Although you may non typically recollect of the skin as an organ, it is in fact fabricated of tissues that work together equally a single structure to perform unique and critical functions. The skin and its accompaniment structures make upwardly theintegumentary system, which provides the body with overall protection. The skin is made of multiple layers of cells and tissues, which are held to underlying structures by connective tissue (Figure one). The deeper layer of skin is well vascularized (has numerous blood vessels). Information technology also has numerous sensory, and autonomic and sympathetic nervus fibers ensuring communication to and from the brain.

This illustration shows a cross section of skin tissue. The outermost layer is called the epidermis, and occupies one fifth of the cross section. Several hairs are emerging from the surface. The epidermis dives around one of the hairs, forming a follicle. The middle layer is called the dermis, which occupies four fifths of the cross section. The dermis contains an erector pilli muscle connected to one of the follicles. The dermis also contains an eccrine sweat gland, composed of a bunch of tubules. One tubule travels up from the bunch, through the epidermis, opening onto the surface a pore.
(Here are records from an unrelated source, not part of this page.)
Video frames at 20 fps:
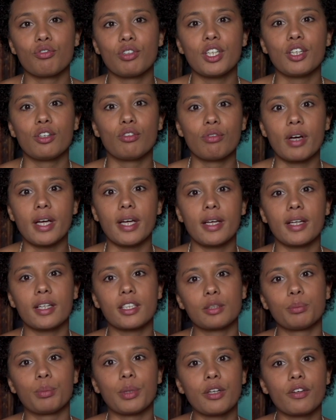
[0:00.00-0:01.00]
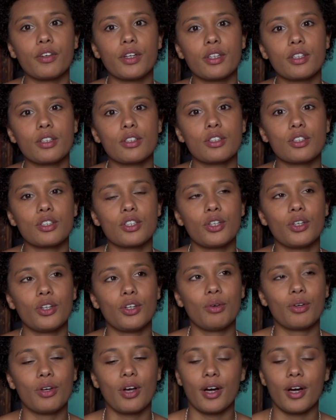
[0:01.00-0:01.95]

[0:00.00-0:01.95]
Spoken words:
really great experience to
There are two string-like nerves travelling vertically through the dermis. The right nerve is attached to a Pacinian corpuscle, which is a yellow structure consisting of concentric ovals similar to an onion. The lowest level of the skin, the hypodermis, contains fatty tissue, arteries, and veins. Blood vessels travel from the hypodermis and connect to hair follicles and erector pilli muscle in the dermis.

Figure 1. Layers of Pare. The skin is equanimous of 2 chief layers: the epidermis, made of closely packed epithelial cells, and the dermis, made of dense, irregular connective tissue that houses claret vessels, hair follicles, sweat glands, and other structures. Beneath the dermis lies the hypodermis, which is composed mainly of loose connective and fatty tissues.

The peel consists of two main layers and a closely associated layer. View this animation to acquire more nearly layers of the peel. What are the bones functions of each of these layers?

The Epidermis

Theepidermis is composed of keratinized, stratified squamous epithelium. Information technology is made of 4 or 5 layers of epithelial cells, depending on its location in the body. Information technology does not take whatsoever claret vessels within it (i.east., information technology is avascular). Skin that has iv layers of cells is referred to equally "thin pare." From deep to superficial, these layers are the stratum basale, stratum spinosum, stratum granulosum, and stratum corneum. About of the peel can be classified equally thin skin. "Thick skin" is found only on the palms of the easily and the soles of the anxiety. It has a 5th layer, chosen the stratum lucidum, located betwixt the stratum corneum and the stratum granulosum (Figure 2).

Part A is a micrograph showing a cross section of thin skin. The topmost layer is a thin, translucent layer with irregular texture and areas where cells are sloughing off. The deepest layer is dark purple and extends into the third layer with finger like projections. The third light purple layer contains thin bands of fibers and small, dark cells. The fourth, and deepest layer, is darker than the third layer, but is still light purple. It contains thick fiber bands that are loosely packed. Part B is a magnified view of the epidermis of thick skin. It shows the topmost layer is five times thicker than the topmost layer of thin skin. The topmost layer of thick skin is also denser and less translucent than the topmost layer of thin skin.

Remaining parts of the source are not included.